Take the data below and extract the lines from the one with "[0:01.00-0:02.00]" to the one with "[0:10.00-0:11.00]", inclusive, exactly as written.

** STORED DATA follows **

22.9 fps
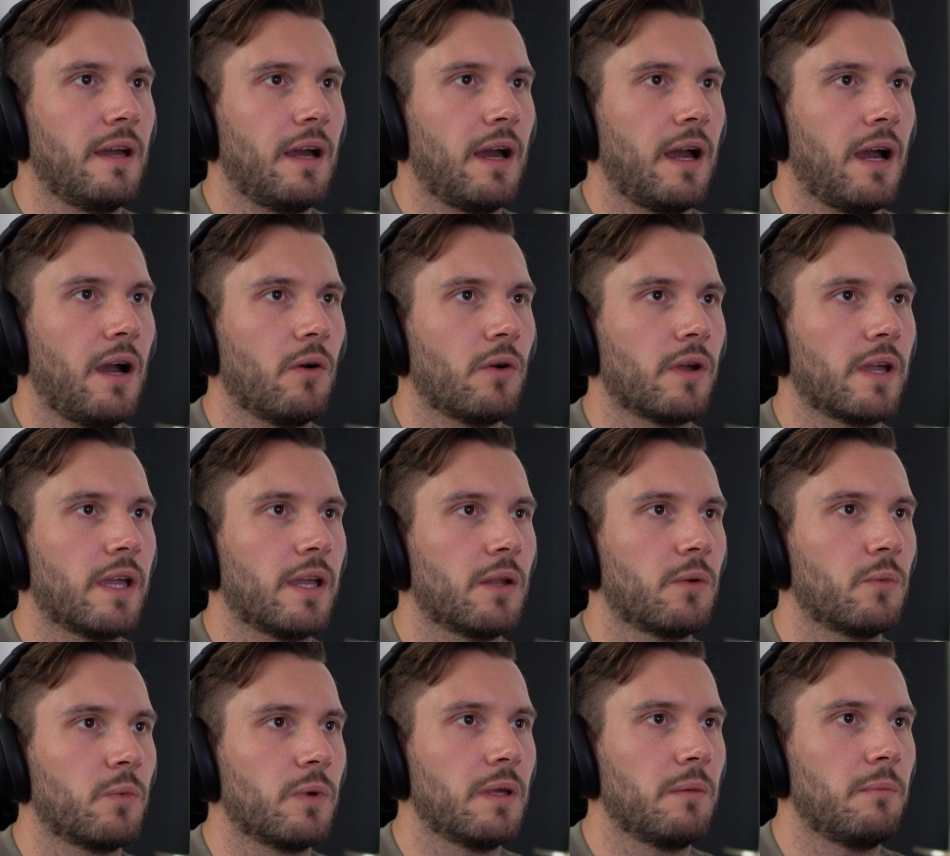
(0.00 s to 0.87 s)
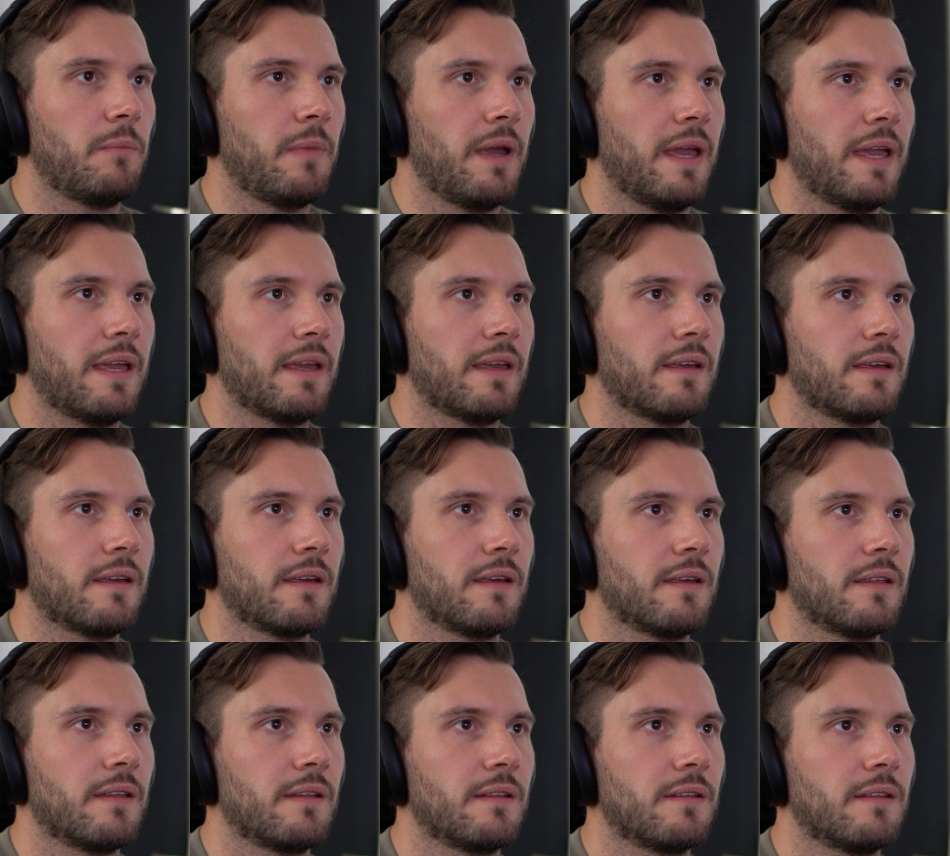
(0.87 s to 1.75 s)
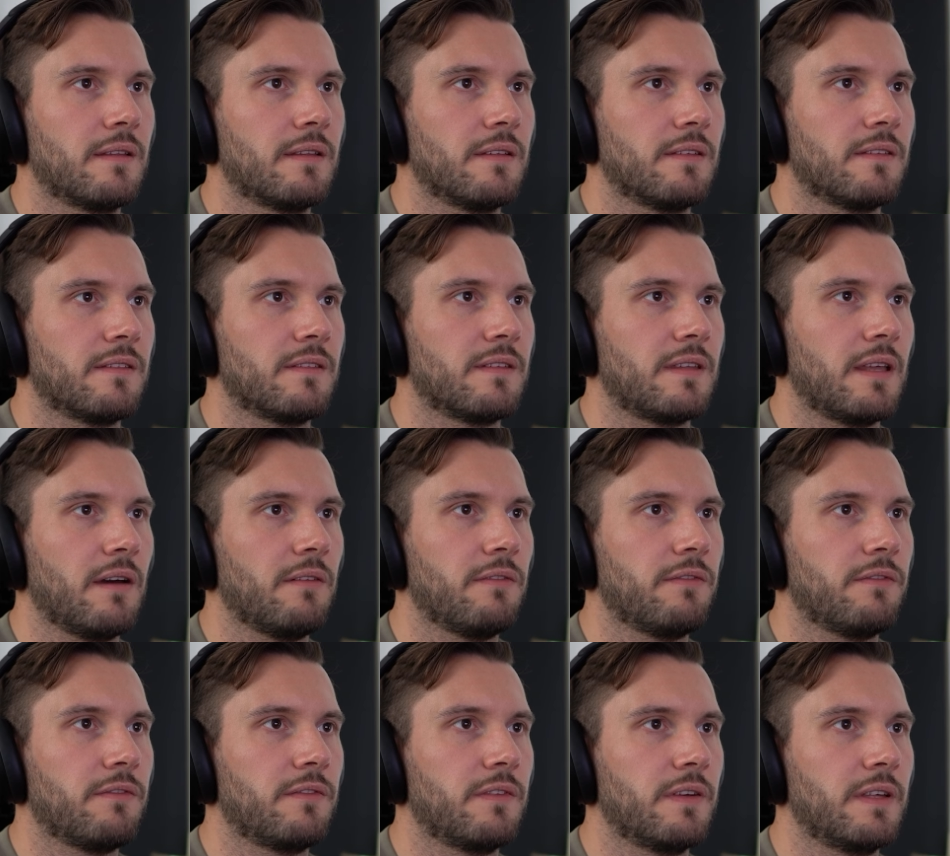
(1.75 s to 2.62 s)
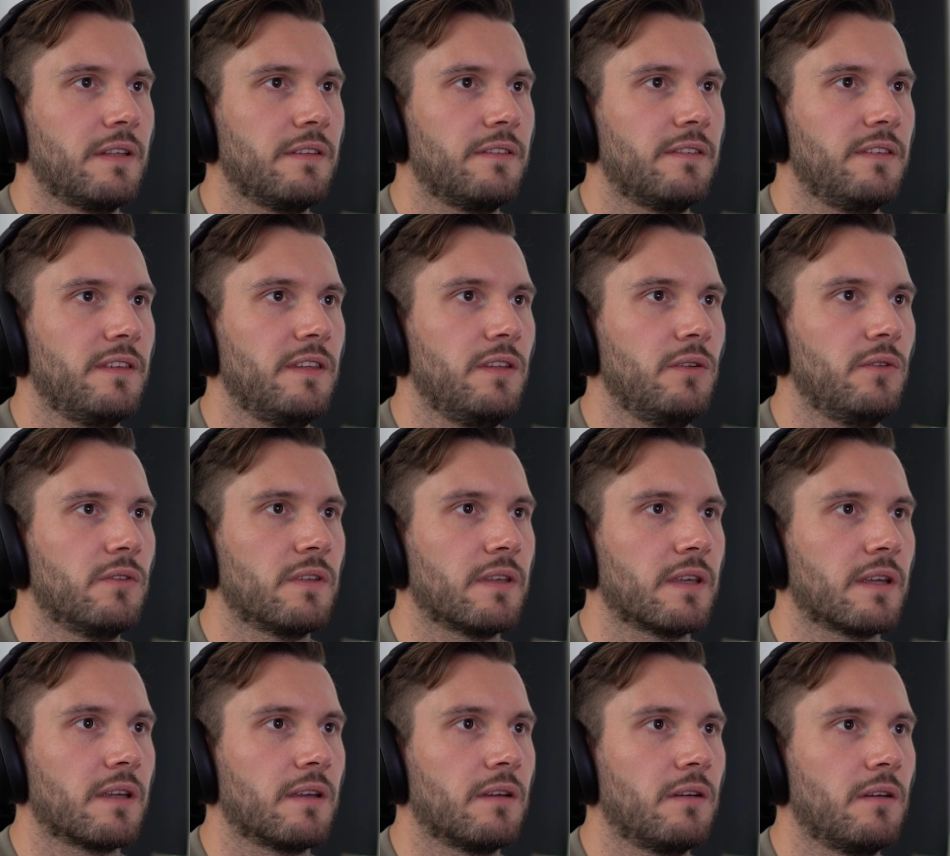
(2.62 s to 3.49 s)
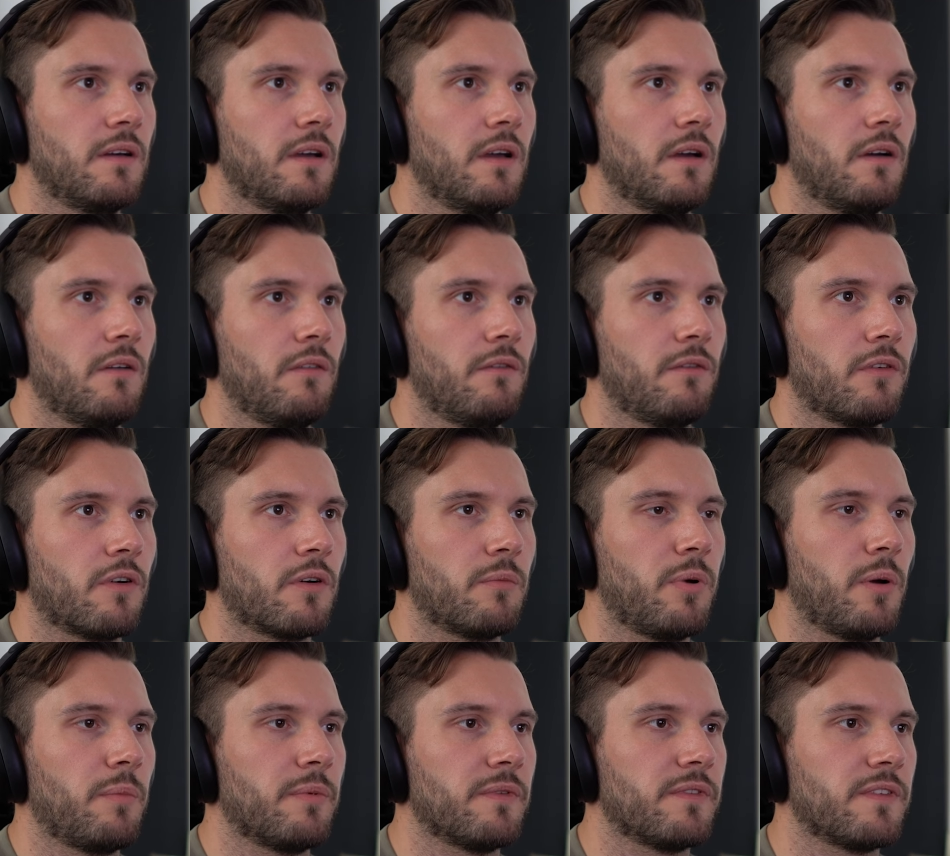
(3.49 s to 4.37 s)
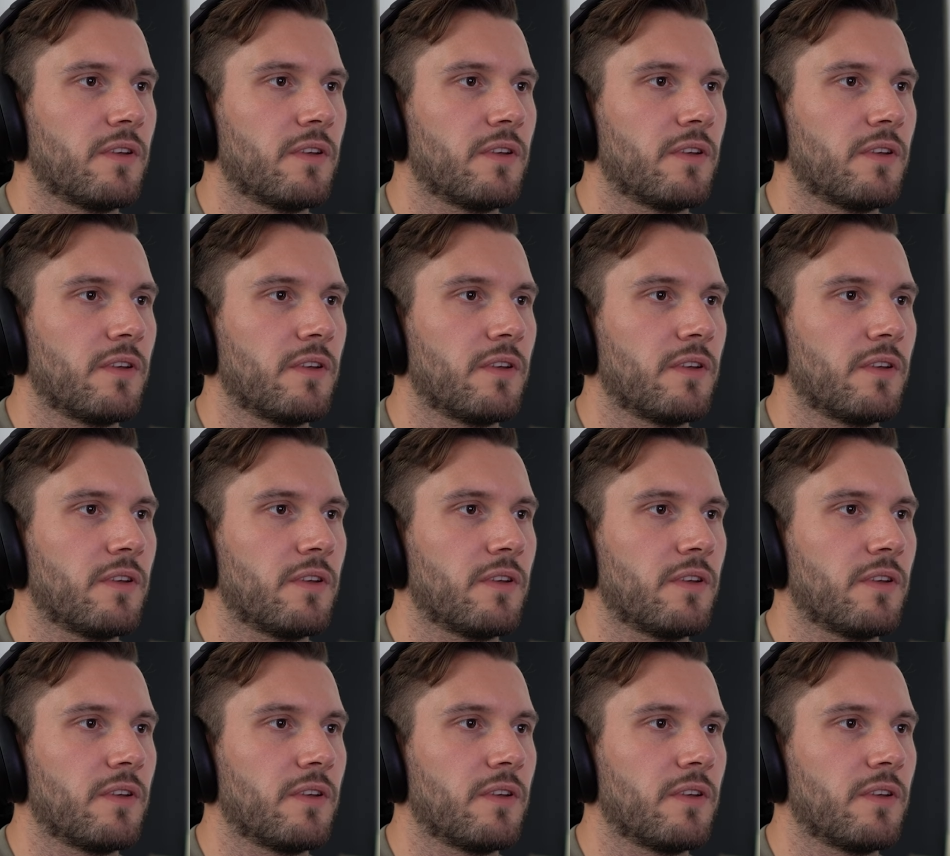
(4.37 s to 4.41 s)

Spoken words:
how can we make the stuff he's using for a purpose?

** End of STORED DATA **
** STORED DATA follows **

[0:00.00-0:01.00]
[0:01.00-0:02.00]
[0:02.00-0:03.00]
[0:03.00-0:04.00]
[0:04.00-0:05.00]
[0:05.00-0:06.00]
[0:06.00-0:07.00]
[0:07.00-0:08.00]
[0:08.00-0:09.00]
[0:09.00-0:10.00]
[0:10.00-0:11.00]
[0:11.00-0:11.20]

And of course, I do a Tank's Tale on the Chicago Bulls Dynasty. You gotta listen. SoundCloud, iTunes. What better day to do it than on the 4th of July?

** End of STORED DATA **

#### [ANSWER TO THIS TASK]
[0:01.00-0:02.00]
[0:02.00-0:03.00]
[0:03.00-0:04.00]
[0:04.00-0:05.00]
[0:05.00-0:06.00]
[0:06.00-0:07.00]
[0:07.00-0:08.00]
[0:08.00-0:09.00]
[0:09.00-0:10.00]
[0:10.00-0:11.00]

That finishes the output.